I hear a clock ticking at the far side of the room. Jennifer is watching me, her expression placid, not at all hostile like the look that admissions officer was giving me yesterday.
Suddenly Jennifer starts to shrug off the horrible beige sweater she’s wearing. “Good lord, it’s hot in here.”
It’s obvious she’s not wearing a bra. As she pulls her arms out of the sweater’s sleeves, the cream charmeuse of her blouse slithers over her perfectly shaped breasts: full, round, and high, not too large, but what one of my boyfriends in high school would crudely refer to as “more than a mouthful.” I casually wonder if those perfect breasts are a Manhattan plastic surgeon’s handiwork; while Jennifer isn’t old, she’s certainly not fresh out of her teens. And despite her announcement of it being hot, I can clearly see her nipples straining against the silk, dark and erect.
“That’s better,” she says, her voice husky. I glance up and Jennifer is looking straight at me. This time, I do blush because it’s one thing not to be embarrassed by nudity, but another to be caught secretly assessing a woman’s tits.
“So, any ideas?” she asks.
I swallow. I’m finding it hard to meet Jennifer Angstrom’s eyes because I know she knows I was just ogling her like a sixteen-year-old boy. And let’s get something straight: I’m not a lesbian. Have I fooled around with girls before? Sure. In my social circle it’s something you do to blow off steam—get drunk, kiss your friends on the dance floor, feel their boobs, and hope a pap isn’t in the corner, squeezing off shots on his Nikon to feed to a gossip columnist back in New York. Women’s bodies are mysterious, soft, and beautiful, and if I can be honest, they’re a hell of a lot better looking than male bodies. But when it comes to feeling deeply satisfied, it’s a male body I need: h
ard and powerful, a solidity to complement my softness.
“I guess I could do another internship,” I offer. “A serious one this time. Like somewhere in Africa, maybe.”
Jennifer continues to hold me in her gaze.
“You like control, don’t you, Amanda?”
Her question confuses me. “Control?”
“You like to be in charge. Call the shots. Be the boss.”
“Doesn’t everyone?”
“No, not everyone.” Jennifer presses her full lips together. “Many of us … many people are willing to give up control; in fact, they’re quite happy doing so, just as you are happy to take control.
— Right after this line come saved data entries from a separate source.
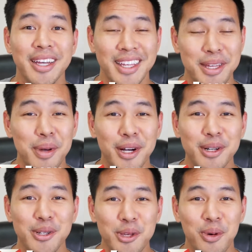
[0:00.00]

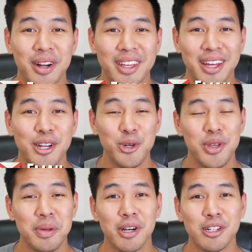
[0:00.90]
Email, you want to get a new
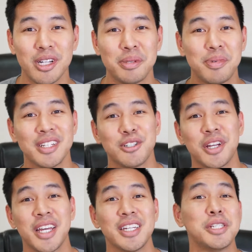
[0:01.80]
email address because you're
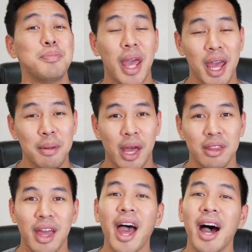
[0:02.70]
going to get spammed
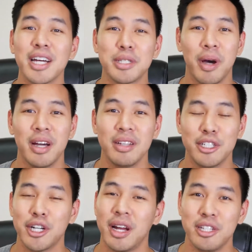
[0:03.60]
out the ass by the
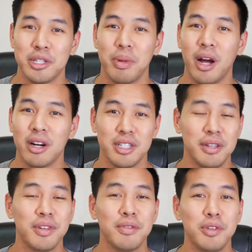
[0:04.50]
Chinese suppliers.
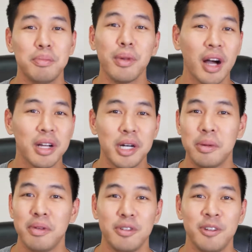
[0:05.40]
Even if you block
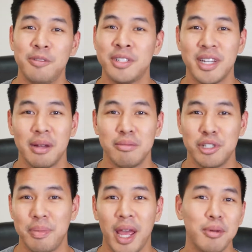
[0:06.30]
them, even if you send them to
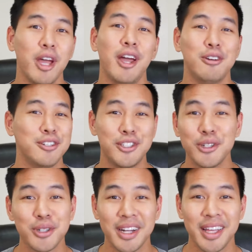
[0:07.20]
spam, you're
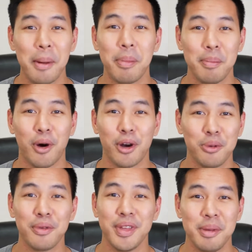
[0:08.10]
still going to get bombarded
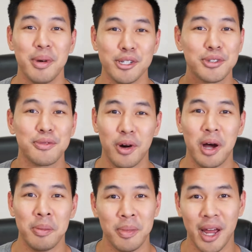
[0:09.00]
with emails
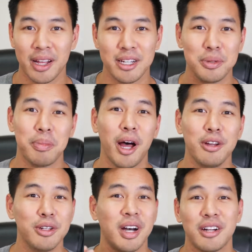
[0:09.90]
from like a supplier
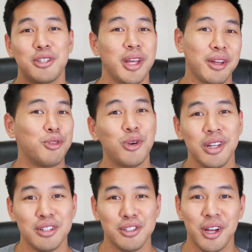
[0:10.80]
you talked to like 3
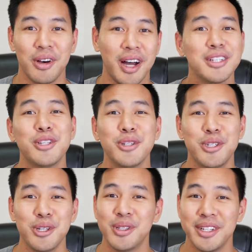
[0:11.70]
years ago. I still
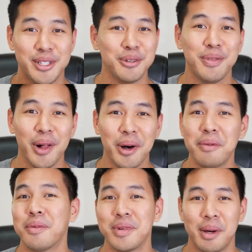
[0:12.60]
do. They still follow
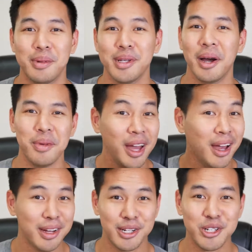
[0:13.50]
up from time to time.
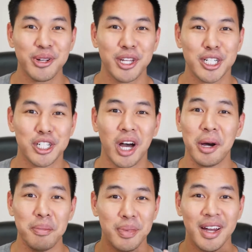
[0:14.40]
They're doing their
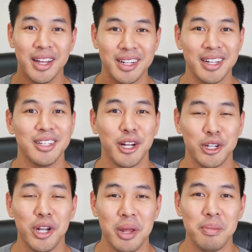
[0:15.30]
job, but look,
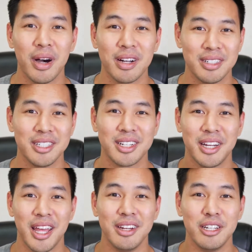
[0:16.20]
your inbox is going to
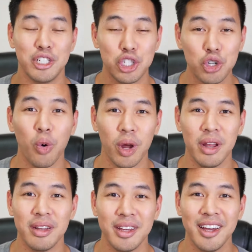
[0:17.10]
get
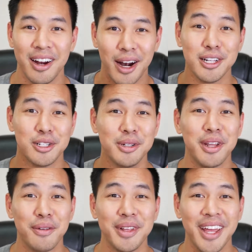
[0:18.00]
destroyed, right? So
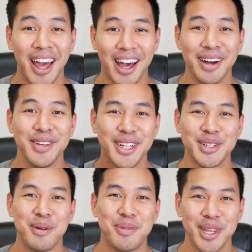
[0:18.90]
definitely have a
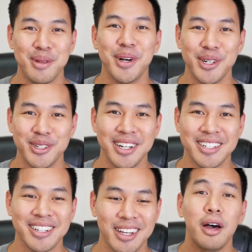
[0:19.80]
separate email
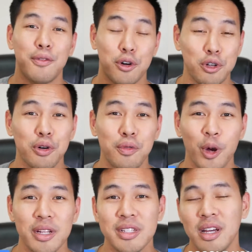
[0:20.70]
address. For Google
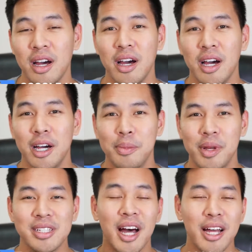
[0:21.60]
Voice,
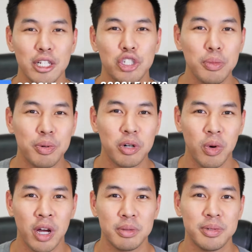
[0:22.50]
it's not super
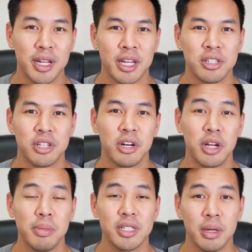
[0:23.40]
100%
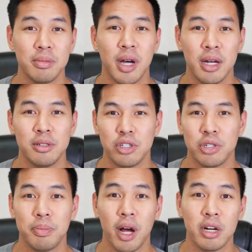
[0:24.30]
necessary, but sometimes their
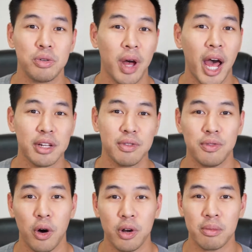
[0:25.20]
suppliers will ask for
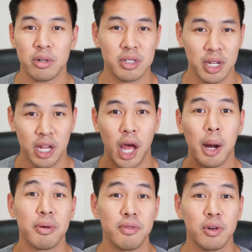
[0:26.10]
phone numbers. I
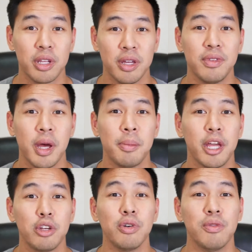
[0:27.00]
prefer to give them a
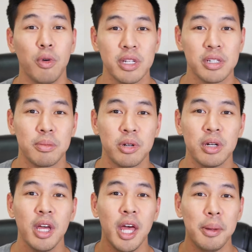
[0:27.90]
Google Voice number
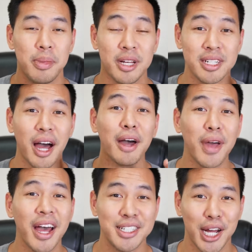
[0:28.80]
because I've
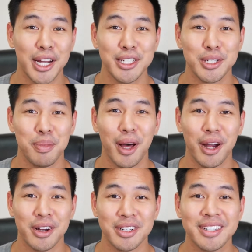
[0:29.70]
had Chinese
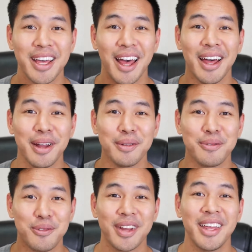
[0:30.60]
suppliers that
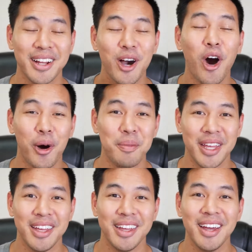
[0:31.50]
freaking call
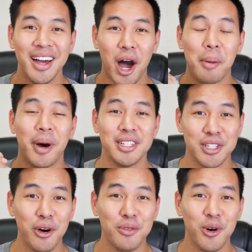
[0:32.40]
me on my
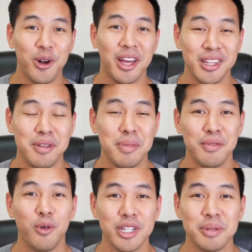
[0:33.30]
cell phone and leave me
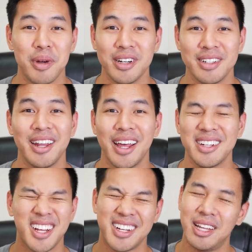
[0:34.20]
voicemails, and
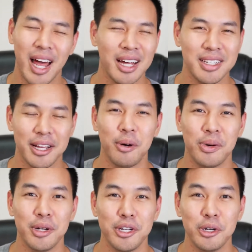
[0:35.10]
that's like the last thing I
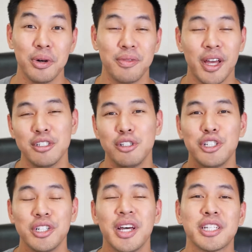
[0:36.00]
want to deal with. And it's
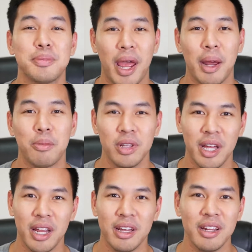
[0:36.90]
usually like spam
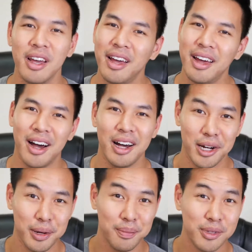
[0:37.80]
related
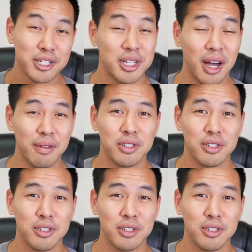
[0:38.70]
stuff.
But sometimes it does a person good to suppress his or her true nature for a short period of time. It teaches them trust and empathy, which I suspect are two qualities lacking in your life. It gives them purpose. Or for lack of a better term, some soul.”
I’m not offended that Jennifer thinks I’m untrusting and lack empathy because she’s right: I am and I do. “So you’re saying maybe an internship, working with AIDS babies or in a refugee camp, would give me some soul?” I shrug. “I could do that. Could you set that up for me?” As long as I could get out of there on weekends. Maybe her organization can find me something near Cape Town, which has a hopping nightlife.
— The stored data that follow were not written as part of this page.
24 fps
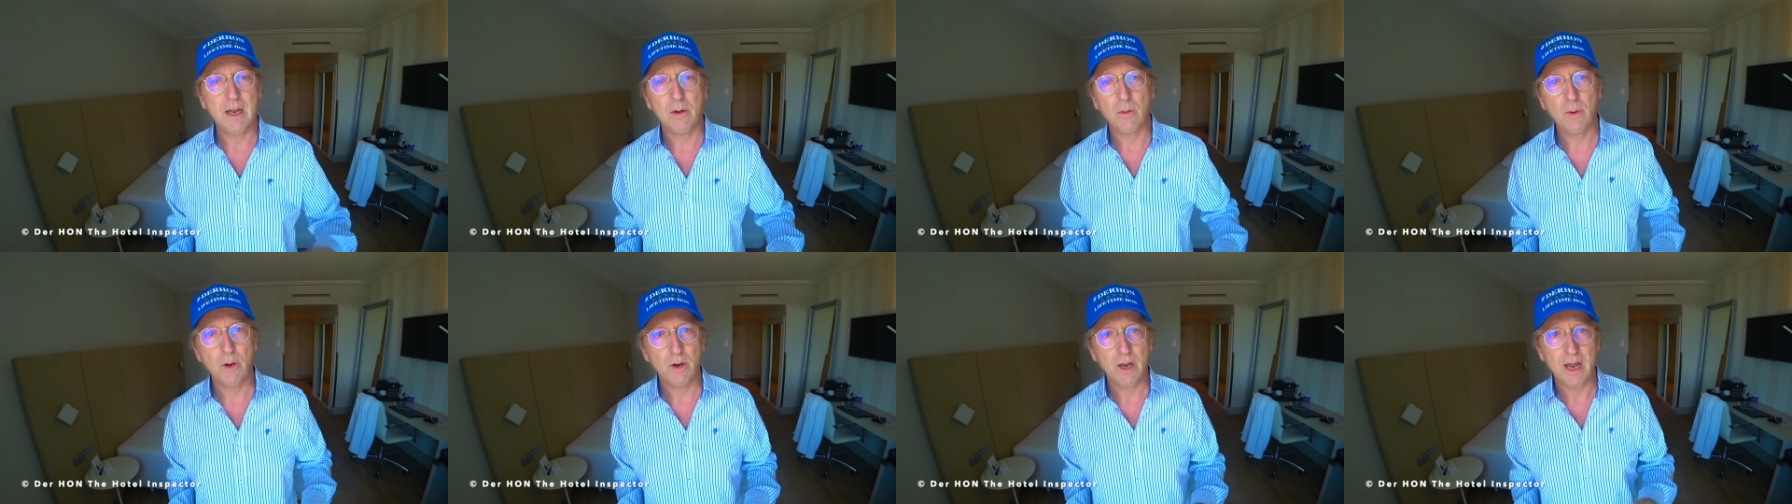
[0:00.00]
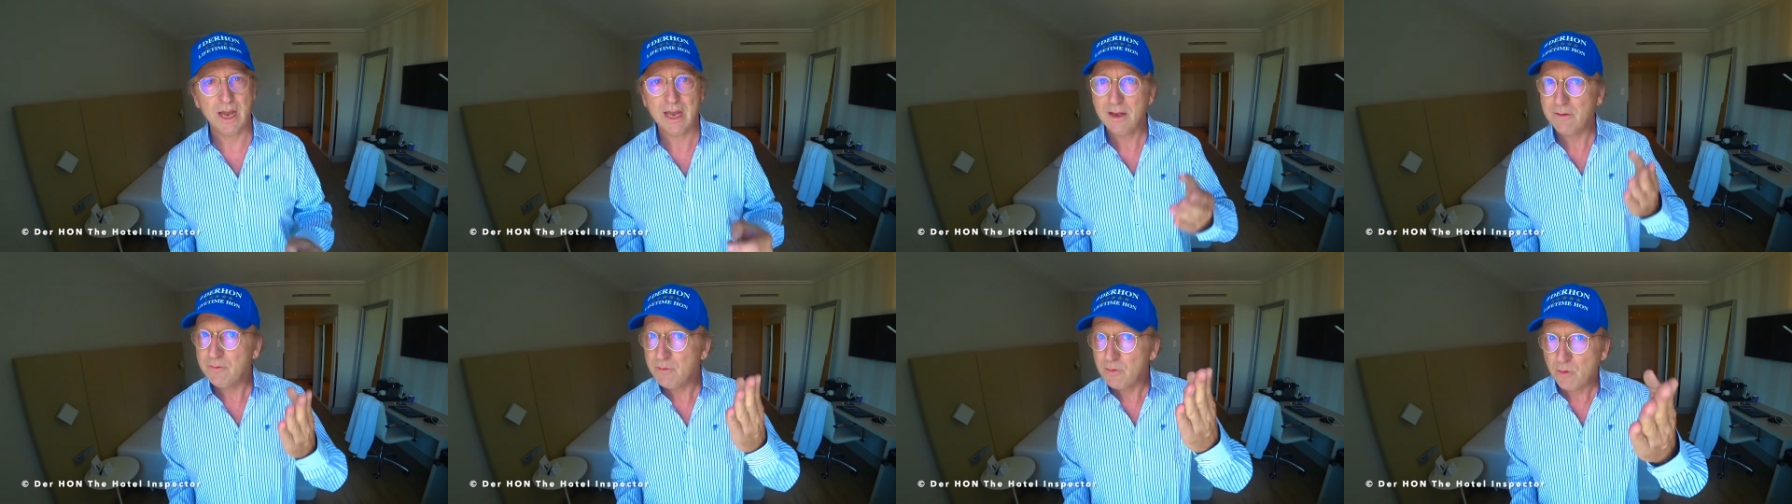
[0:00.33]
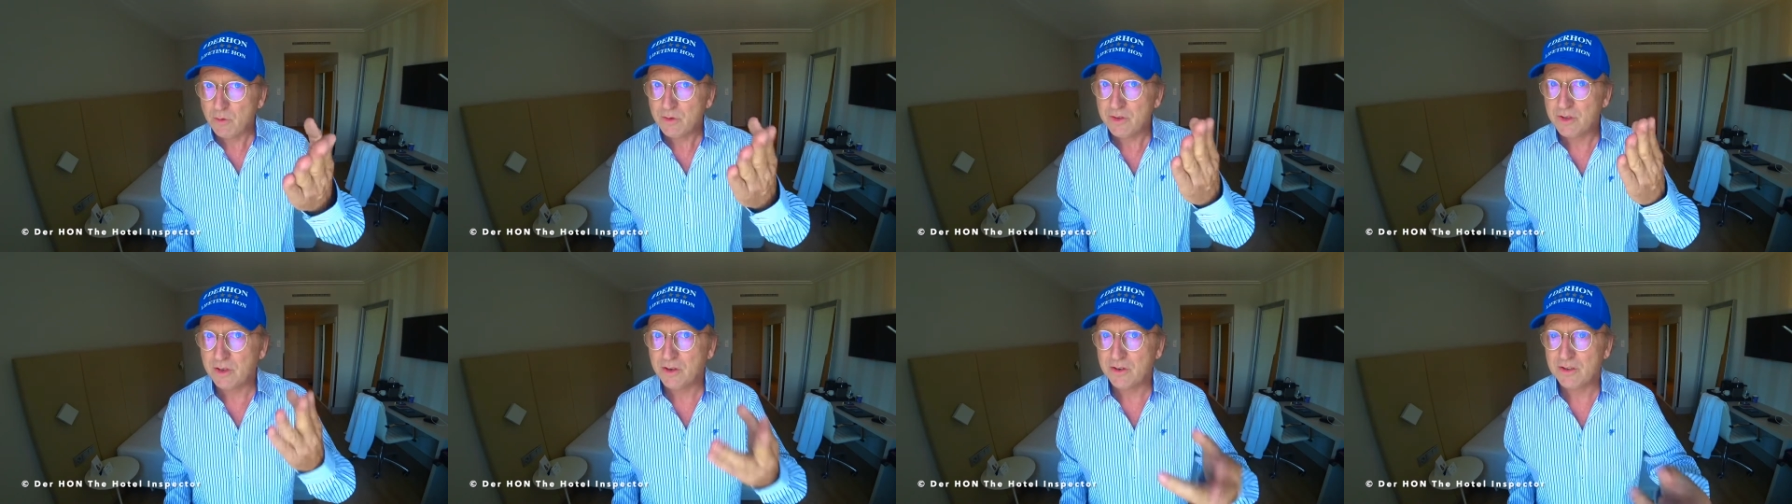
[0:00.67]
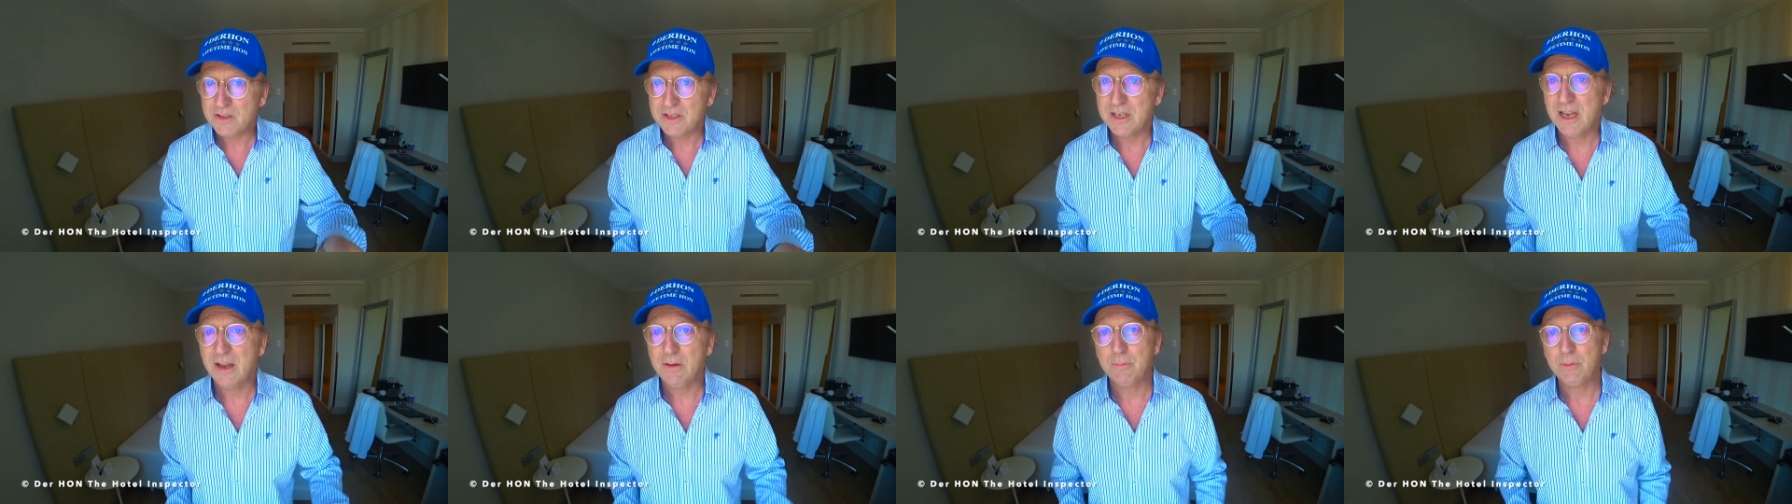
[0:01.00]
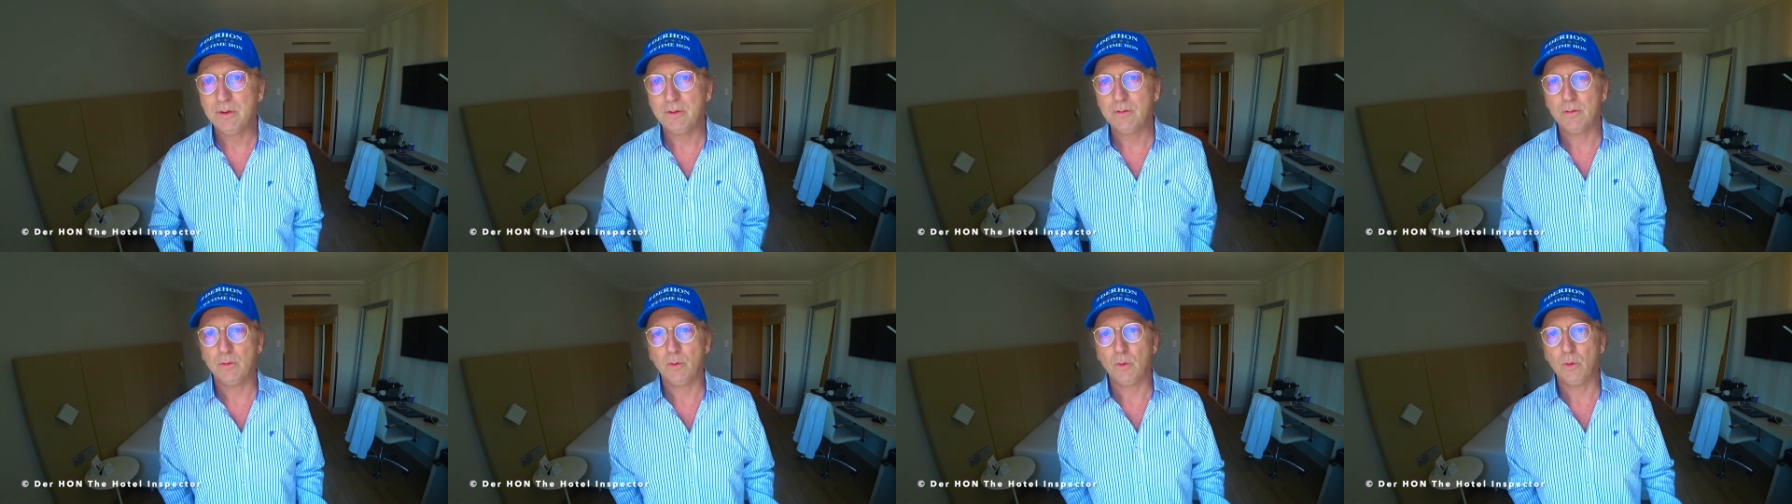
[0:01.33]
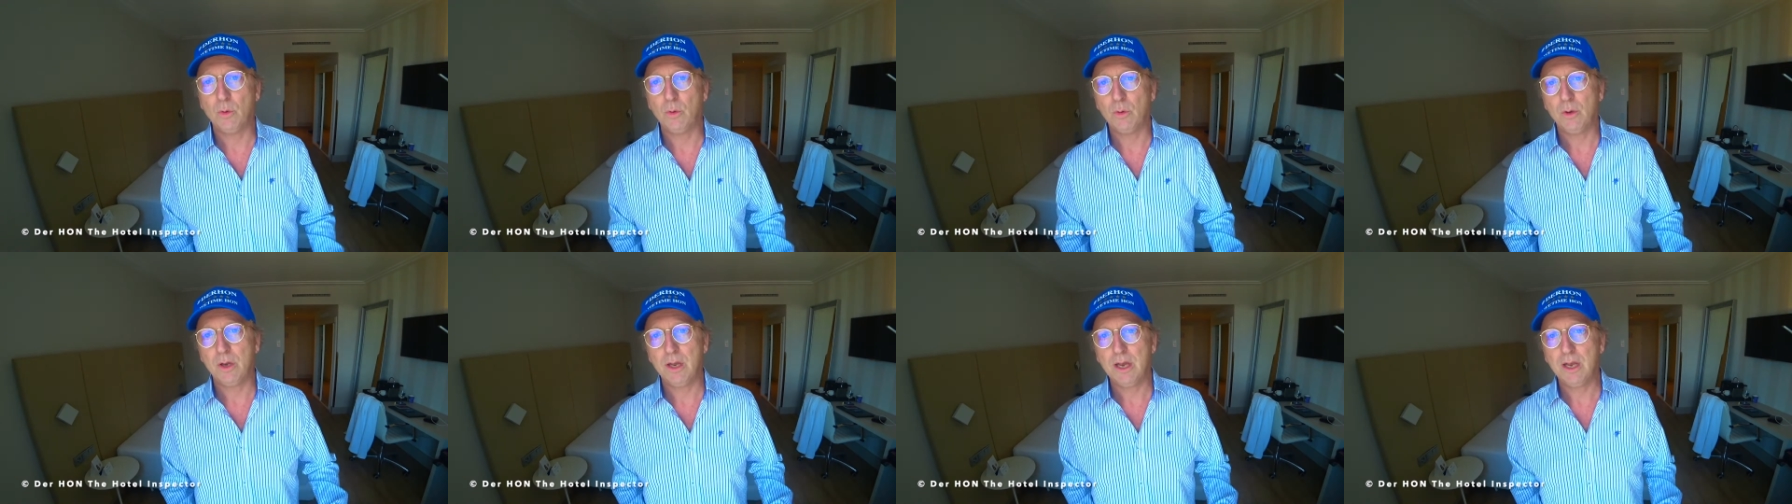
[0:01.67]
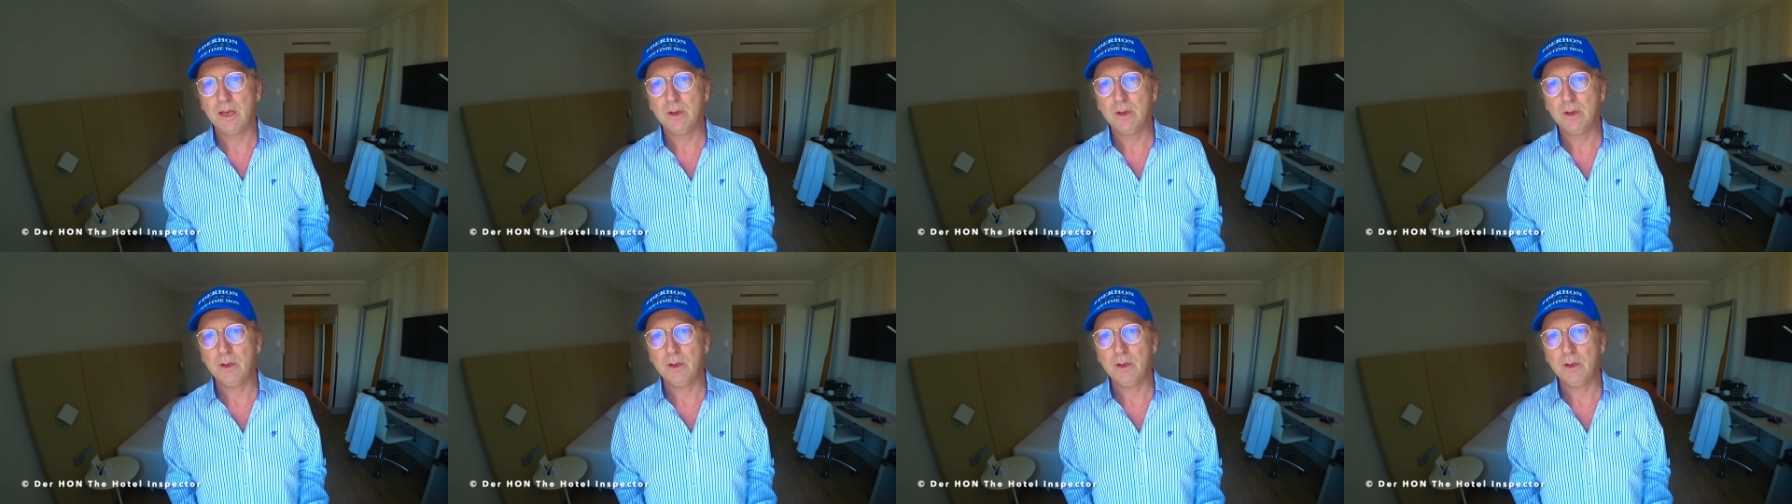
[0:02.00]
where I have also stayed before,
“Amanda, are you willing to do exactly as I tell you?”
If I don’t get admitted to Lexington, who knows what I’ll have to do to finance my lifestyle. “I guess.”
“You don’t guess,” she says sharply. “You either say yes or you say no.”
I consider her words for a moment. “Yes. Yes, I’ll do what you say. My father will kill me if I blow getting in to college.”
She pauses and licks her lips. “Part of developing trust means we … I … can trust you not to divulge what is required of you during your visits here. Our methods are somewhat unique. Exclusivity reigns supreme.”